Breathing in the acrid haze at current levels does the same damage to your health as smoking nearly a pack of cigarettes, according to Dr Brian Oliver, an air quality expert at the University of Technology.
“Once levels reach 50 people should take notice. There is a significant health effect even if levels are non-hazardous and any day hazardous people should be careful and stay inside,” Dr Oliver said.
The levels of the insidious particles were highest in Sydney’s south west, the Central Tablelands and North West Slopes, all well beyond levels considered “hazardous” – like smoking 20-30 cigarettes.
The Bureau of Meteorology’s Elli Blandford said the plumes of smoke were dragged in today by a westerly buster travelling from the mega-fire razing the Blue Mountains.
“We have quite a lot of smoke in the atmosphere at the moment.

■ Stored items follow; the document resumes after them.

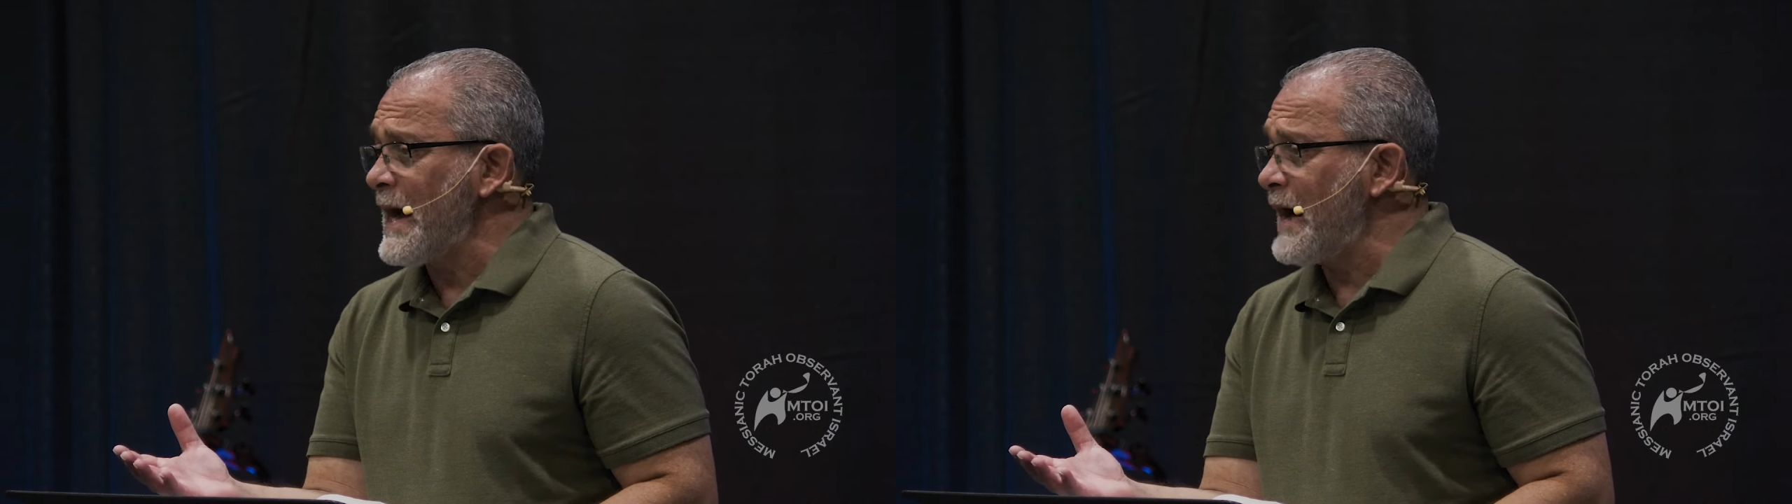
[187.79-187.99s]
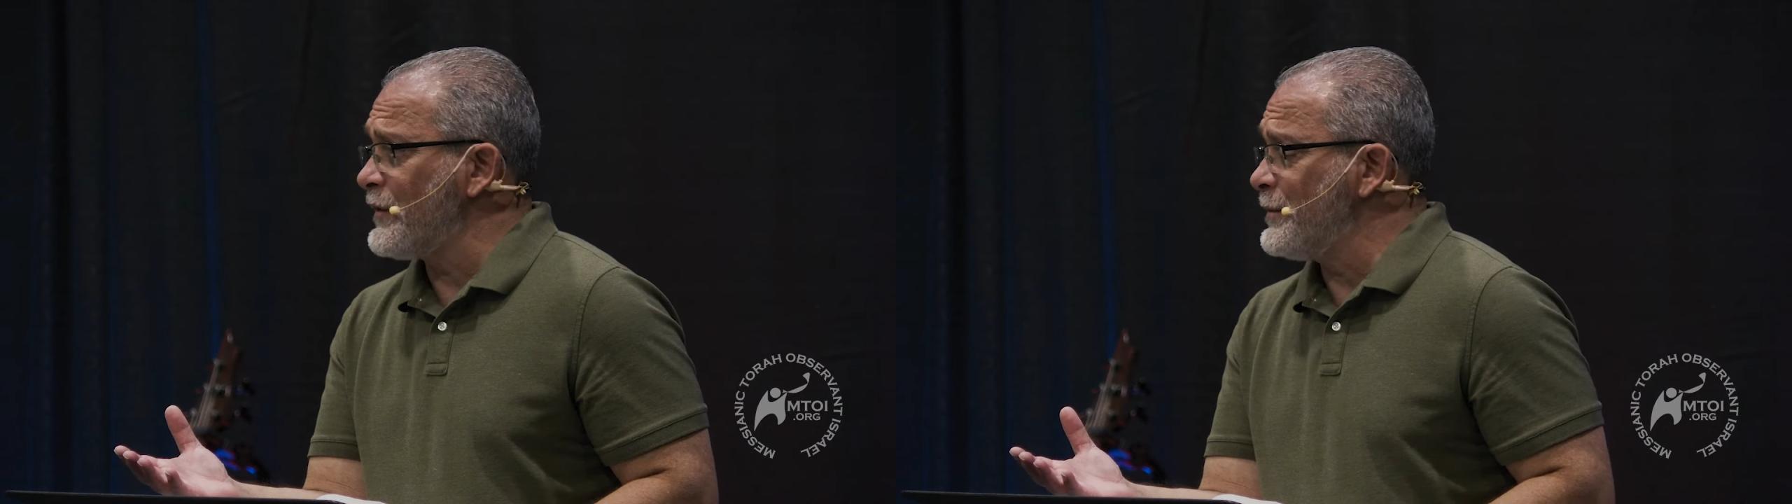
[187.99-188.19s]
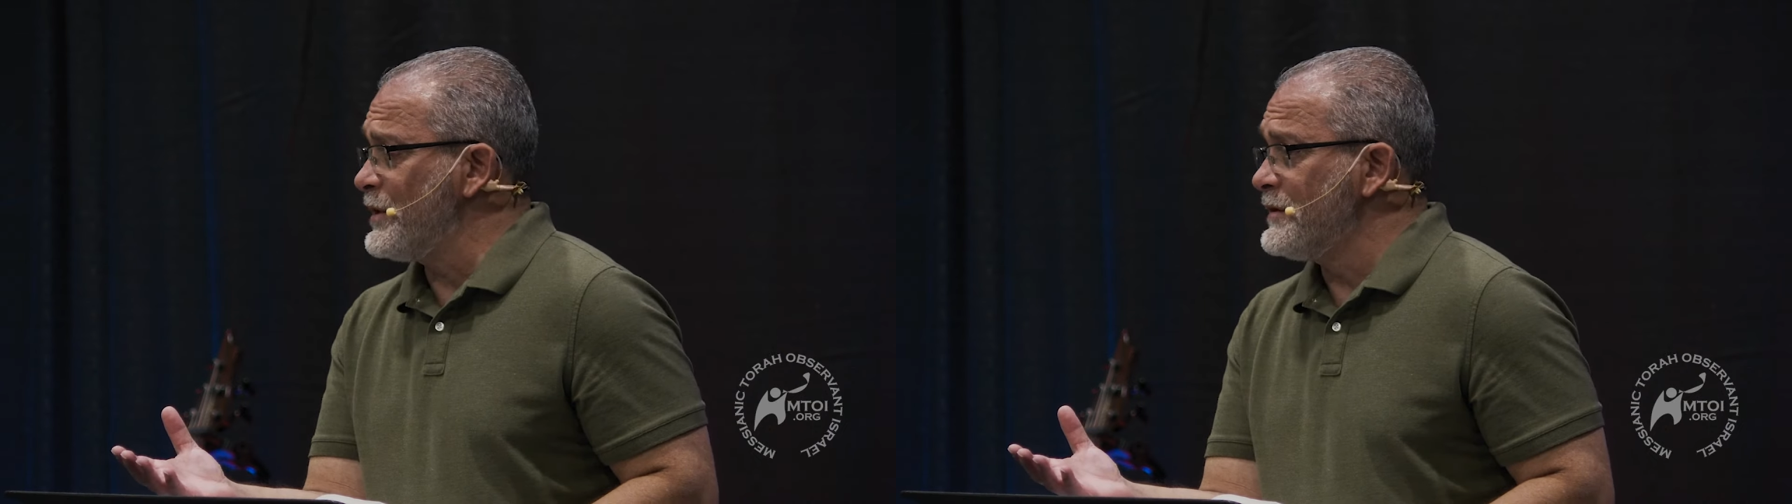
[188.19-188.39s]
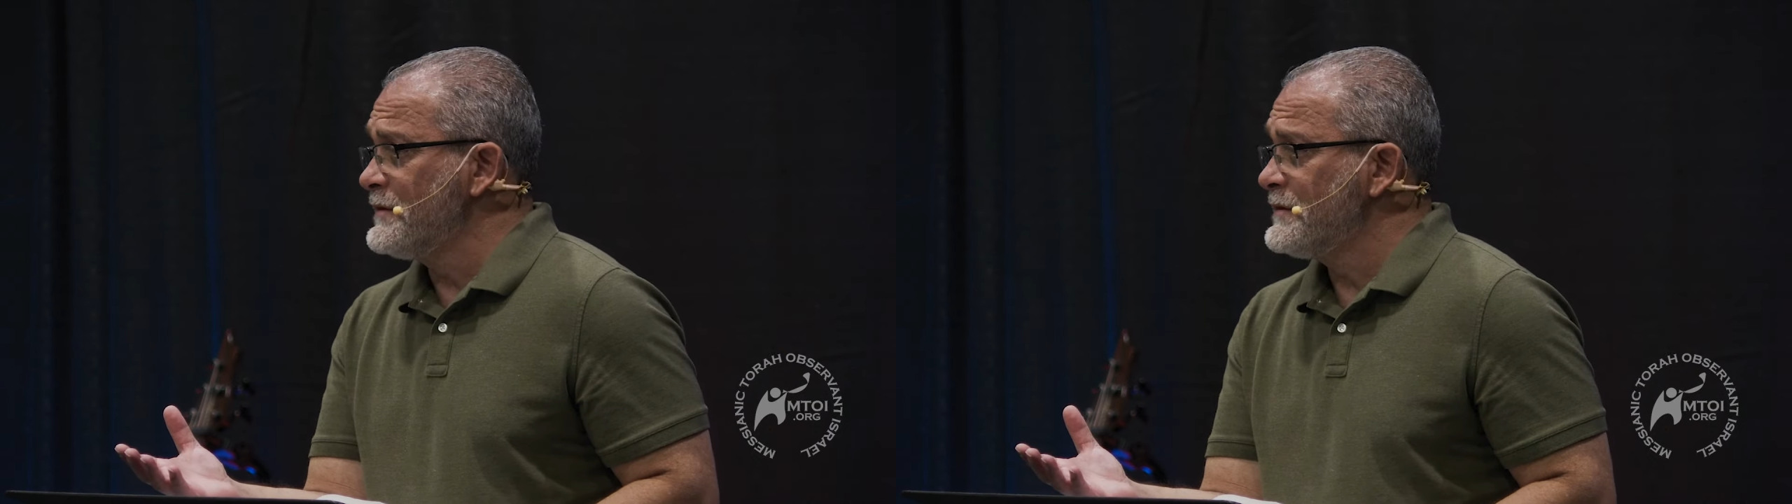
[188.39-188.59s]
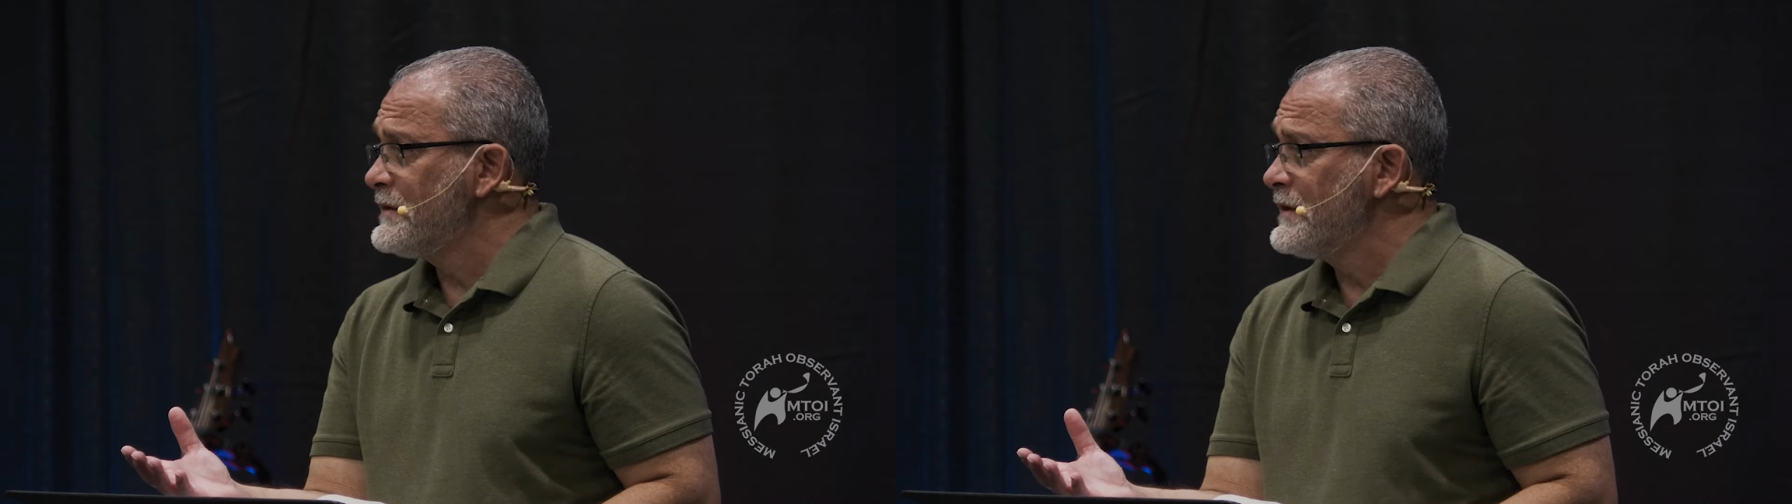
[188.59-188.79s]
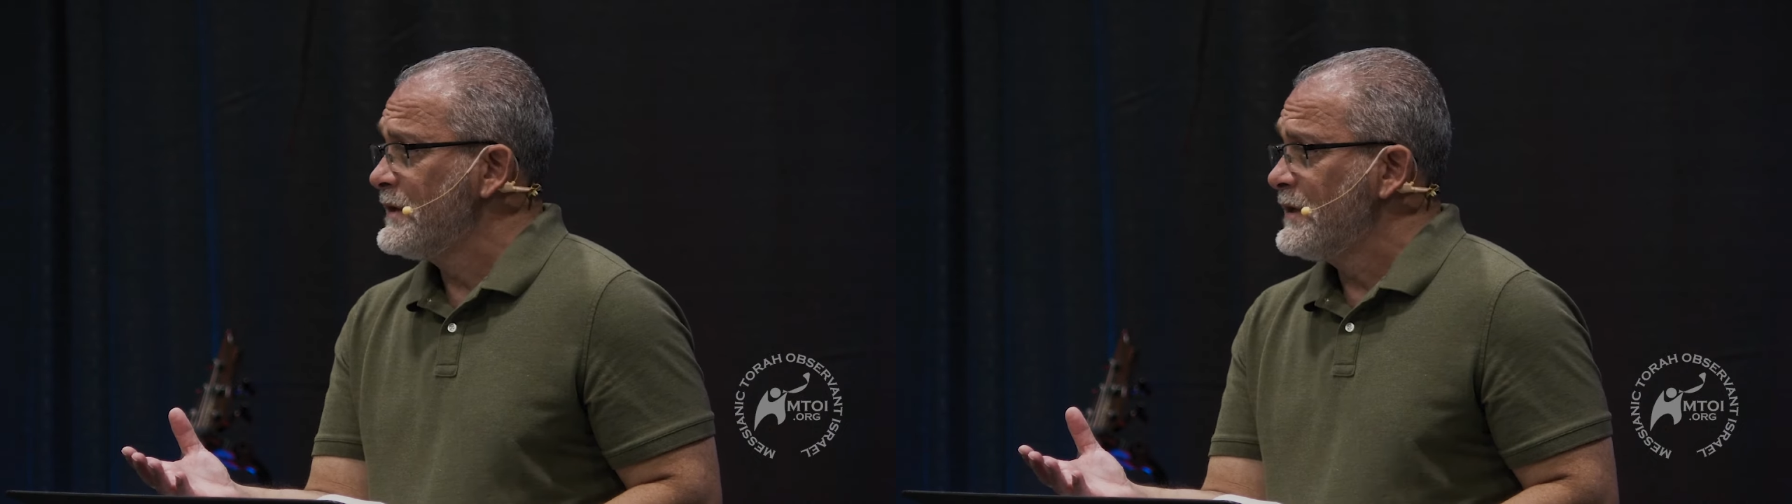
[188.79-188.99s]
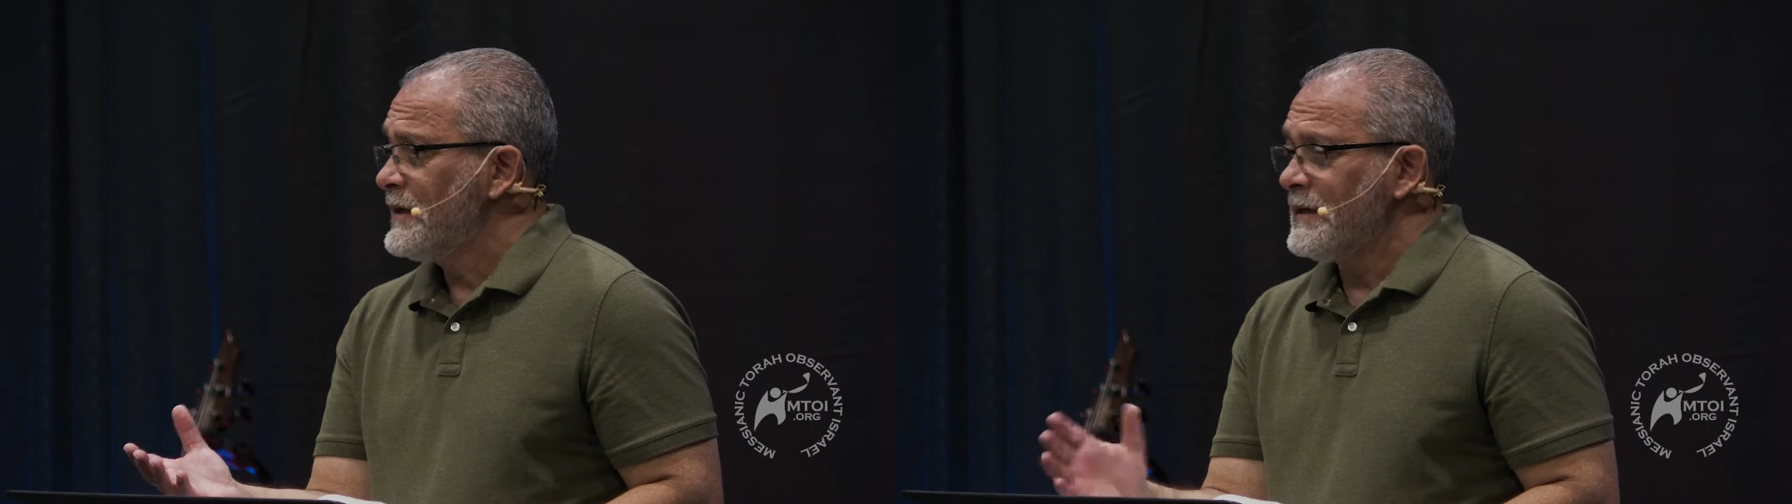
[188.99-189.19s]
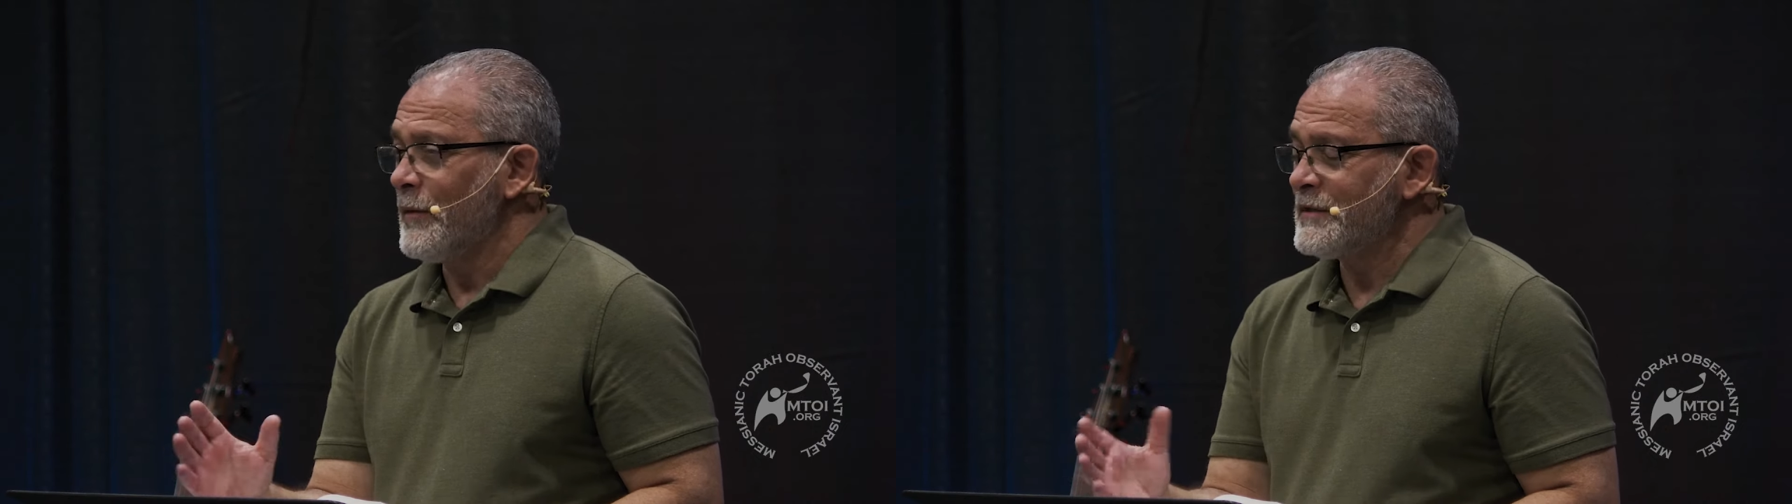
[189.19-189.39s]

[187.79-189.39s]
parable, now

We have some winds out there from north or north west dragging some of the smoke over parts of Sydney particularly in the south west.”
The haze comes just a day after health experts issued a stern warning for people to stay inside or wear P2 masks when air quality is very poor or hazardous given the risk of long-term health problems like cancer or asthma.
The haze will shroud most of Sydney tomorrow, according to the BOM, until a southerly buster flushes out some of the air in the afternoon before it returns on Saturday.
The NSW Department of Environment says the haze has been the longest and most widespread event ever recorded.